RTA Riders Should Pay their Fair Share

Will Voters Turn Down the Regional Transit Authority Master Plan in November?

“There will be strong opposition to this Detroit regional tax increase,” said former state representative, Tom McMillin today. McMillin said that one of the reasons the proposed property tax increase is so large is because the taxing authority is likely assuming riders will only end up paying 10% – 20% of the cost of service. “Why shouldn’t riders pay at least 50% of the cost?” asked McMillin.

Tom McMillin

Tom McMillin

McMillin noted, “The mass transit subsidy increase was one of the reasons Prop 1 went down 80-20 last year.  Taxpayers are tired of riders paying so little of the cost of the service.  Also, if this Detroit-based government entity doesn’t need to rely much on riders’ fares, then customer satisfaction and ridership won’t be very important.”

McMillin added, “Like the debacle known as Proposal 1 last May, there will be tons of folks opposing this large tax hike.”
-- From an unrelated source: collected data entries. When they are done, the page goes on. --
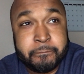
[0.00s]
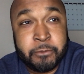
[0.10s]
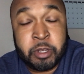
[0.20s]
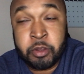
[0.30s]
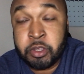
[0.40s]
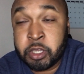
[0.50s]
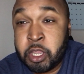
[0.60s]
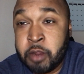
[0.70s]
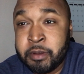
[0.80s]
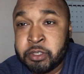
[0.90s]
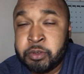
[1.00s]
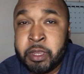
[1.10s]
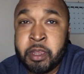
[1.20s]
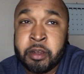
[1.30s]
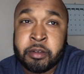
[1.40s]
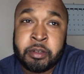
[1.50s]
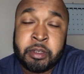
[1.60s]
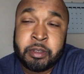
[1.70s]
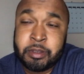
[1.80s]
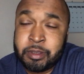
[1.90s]
you're curious, you hear
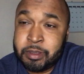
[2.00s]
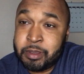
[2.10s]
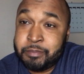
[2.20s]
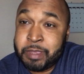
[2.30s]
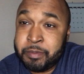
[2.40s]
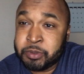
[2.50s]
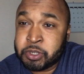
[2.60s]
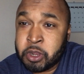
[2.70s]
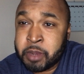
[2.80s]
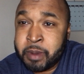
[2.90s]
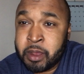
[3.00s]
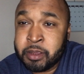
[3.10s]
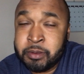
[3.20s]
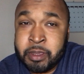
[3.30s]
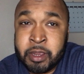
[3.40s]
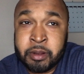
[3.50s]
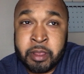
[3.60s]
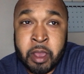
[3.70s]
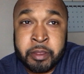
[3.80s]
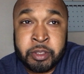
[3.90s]
people talk about it, you hear
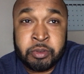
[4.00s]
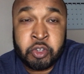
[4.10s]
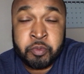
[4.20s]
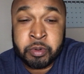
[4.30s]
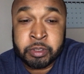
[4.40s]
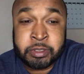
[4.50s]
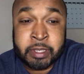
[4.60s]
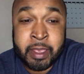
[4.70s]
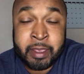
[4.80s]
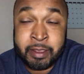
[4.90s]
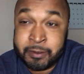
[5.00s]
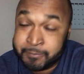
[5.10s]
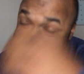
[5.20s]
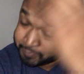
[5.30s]
the other YouTubers say,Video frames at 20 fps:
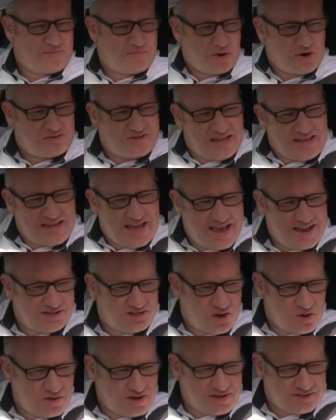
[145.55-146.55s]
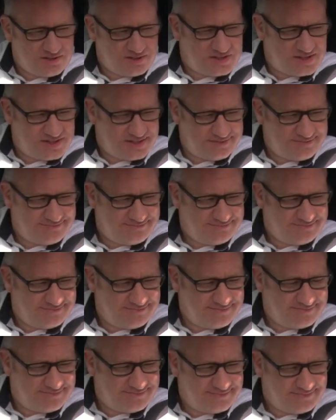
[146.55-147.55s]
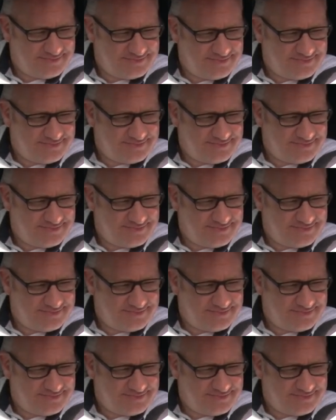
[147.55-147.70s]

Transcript: have birthday cake donuts? Uh,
Finally, McMillin noted that the taxing authority isn’t even being forthcoming about their expected taxpayer subsidy percentage. The authority’s website states that the “Financial Analysis Technical Memorandum” is “coming soon”.  And in the Draft Regional Master Transit Plan, “Chapter 8 – Financial Analysis” section of their report, the cash flow analysis is missing. McMillin is a CPA.